IRS Can Garnish Part Of Social Secruity Check

Social security payments are exempt from garnishment under federal social security statutes. The IRS has collection remedies significantly more powerful than a creditor’s collection tools under state law. A CPA asked me the intersection of social security exemptions and IRS collections: can the IRS garnish a taxpayer’s social security check.

Section 6334 (c) of the Internal Revenue Code (26 U.S.C. 6334 (c)) allows Social Security benefits  to be taken to collect unpaid Federal taxes. If your monthly benefit is more than $750, the IRS  may garnish fifteen percent of your social security  monthly benefit for taxes that are at least six months in arrears. The IRS is required to notify you before it begins to garnish , and you can appeal the garnishment for"hardship.”

This rule is common sense. People who owe the government money should pay their government debt before they receive additional government money.

Creditor Cannot Garnish IRS To Get Your Tax Withholding Or Refunds

If you have paid money to the IRS to cover estimated future tax liability, can a judgment creditor ask the IRS to turn over the money the IRS is holding on your account? One of my clients has in his possession a large amount, over $1 million,  of U.S. Savings bonds. He understands that a prospective judgment  creditor may be able to attack the bonds. The client wants to cash out the bonds and take other measures to protect the cash. If he redeems the bonds, he says, the bank will pay the IRS money to cover his estimated tax liability on the savings bond interest. He wants to know if a creditor could get the money the IRS is holding for an uncertain future tax liability.

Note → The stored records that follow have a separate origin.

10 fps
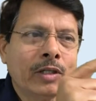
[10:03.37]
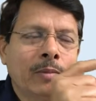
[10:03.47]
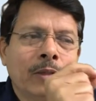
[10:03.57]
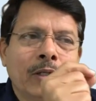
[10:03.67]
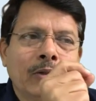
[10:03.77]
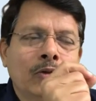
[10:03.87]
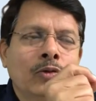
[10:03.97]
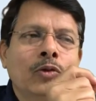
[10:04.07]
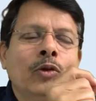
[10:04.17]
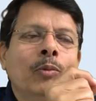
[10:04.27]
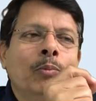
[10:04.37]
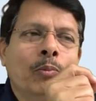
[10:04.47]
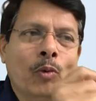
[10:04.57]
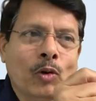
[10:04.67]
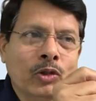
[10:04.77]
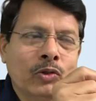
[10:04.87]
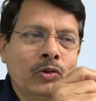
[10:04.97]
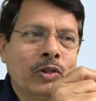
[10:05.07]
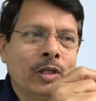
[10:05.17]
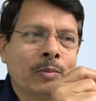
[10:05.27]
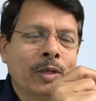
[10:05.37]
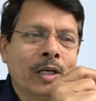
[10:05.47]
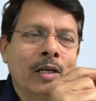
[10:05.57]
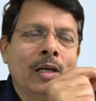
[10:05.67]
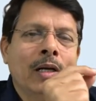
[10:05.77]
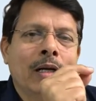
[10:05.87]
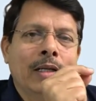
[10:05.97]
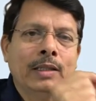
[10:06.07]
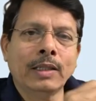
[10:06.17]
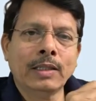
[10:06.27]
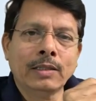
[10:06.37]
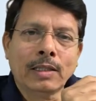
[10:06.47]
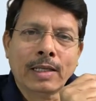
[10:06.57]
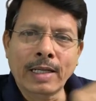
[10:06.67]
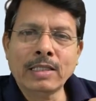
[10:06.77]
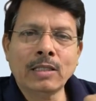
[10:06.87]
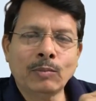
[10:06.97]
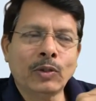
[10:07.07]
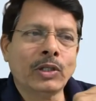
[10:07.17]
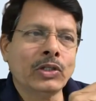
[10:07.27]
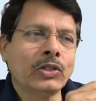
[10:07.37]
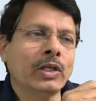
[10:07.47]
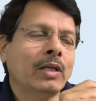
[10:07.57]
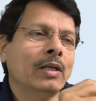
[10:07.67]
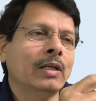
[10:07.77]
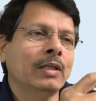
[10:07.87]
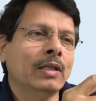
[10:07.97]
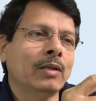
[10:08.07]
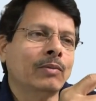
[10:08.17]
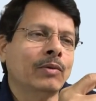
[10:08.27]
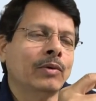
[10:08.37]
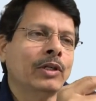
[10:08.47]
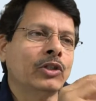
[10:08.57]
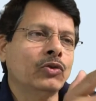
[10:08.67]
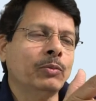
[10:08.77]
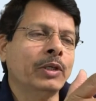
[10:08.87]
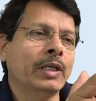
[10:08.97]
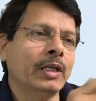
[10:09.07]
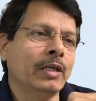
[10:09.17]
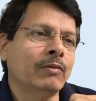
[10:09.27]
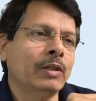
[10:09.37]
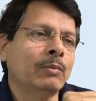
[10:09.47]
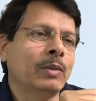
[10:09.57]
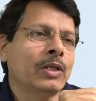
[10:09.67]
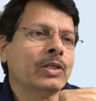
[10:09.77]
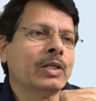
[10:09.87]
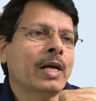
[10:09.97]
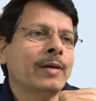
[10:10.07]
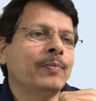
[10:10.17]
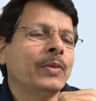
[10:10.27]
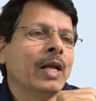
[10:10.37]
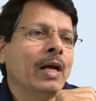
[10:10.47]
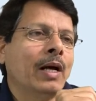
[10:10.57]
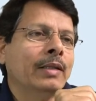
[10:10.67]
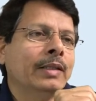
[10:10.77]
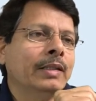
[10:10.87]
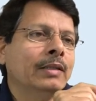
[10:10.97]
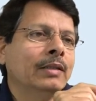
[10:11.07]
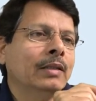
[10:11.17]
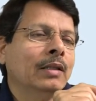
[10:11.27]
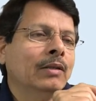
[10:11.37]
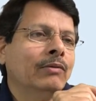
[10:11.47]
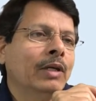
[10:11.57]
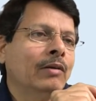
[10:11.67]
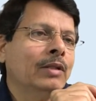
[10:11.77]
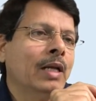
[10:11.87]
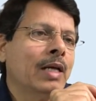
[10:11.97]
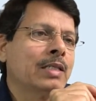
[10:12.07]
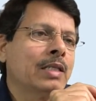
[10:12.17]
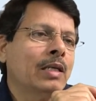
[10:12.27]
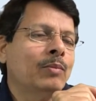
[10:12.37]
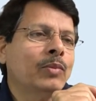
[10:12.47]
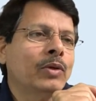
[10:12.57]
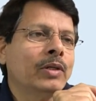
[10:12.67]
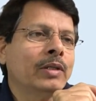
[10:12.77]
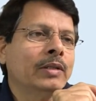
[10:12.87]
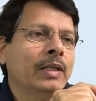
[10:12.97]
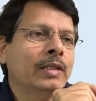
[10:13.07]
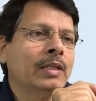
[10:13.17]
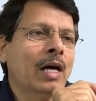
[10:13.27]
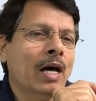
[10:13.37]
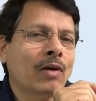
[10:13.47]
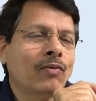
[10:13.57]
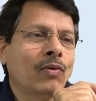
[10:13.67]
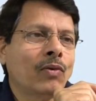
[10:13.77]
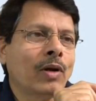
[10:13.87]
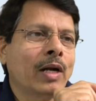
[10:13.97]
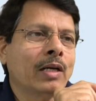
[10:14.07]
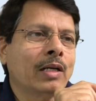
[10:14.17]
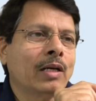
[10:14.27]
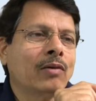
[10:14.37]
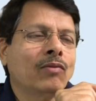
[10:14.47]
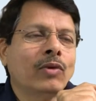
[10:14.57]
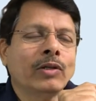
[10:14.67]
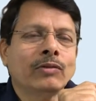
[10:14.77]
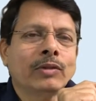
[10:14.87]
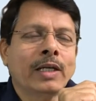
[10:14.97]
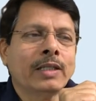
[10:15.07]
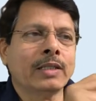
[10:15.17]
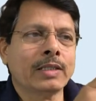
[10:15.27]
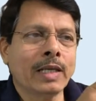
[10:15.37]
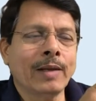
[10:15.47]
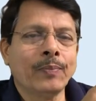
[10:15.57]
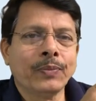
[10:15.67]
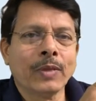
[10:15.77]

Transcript: terminal to positive terminal, and there is a rise in potential, therefore it should be taken with plus sign. And then we have the last component, that is R4, and current flowing through that is say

Federal law prohibits civil judgment creditors from garnishing the IRS. Creditors cannot garnish tax refunds in the IRS’s possession. Some debtors seek protection of cash by advance payment, or overpayment, of future tax liability. In bankruptcy, a prospective tax refund is property of your bankruptcy estate and must be turned over to the bankruptcy trustee when received from the IRS. A trustee cannot take the money from the IRS before the refund is issued to the debtor.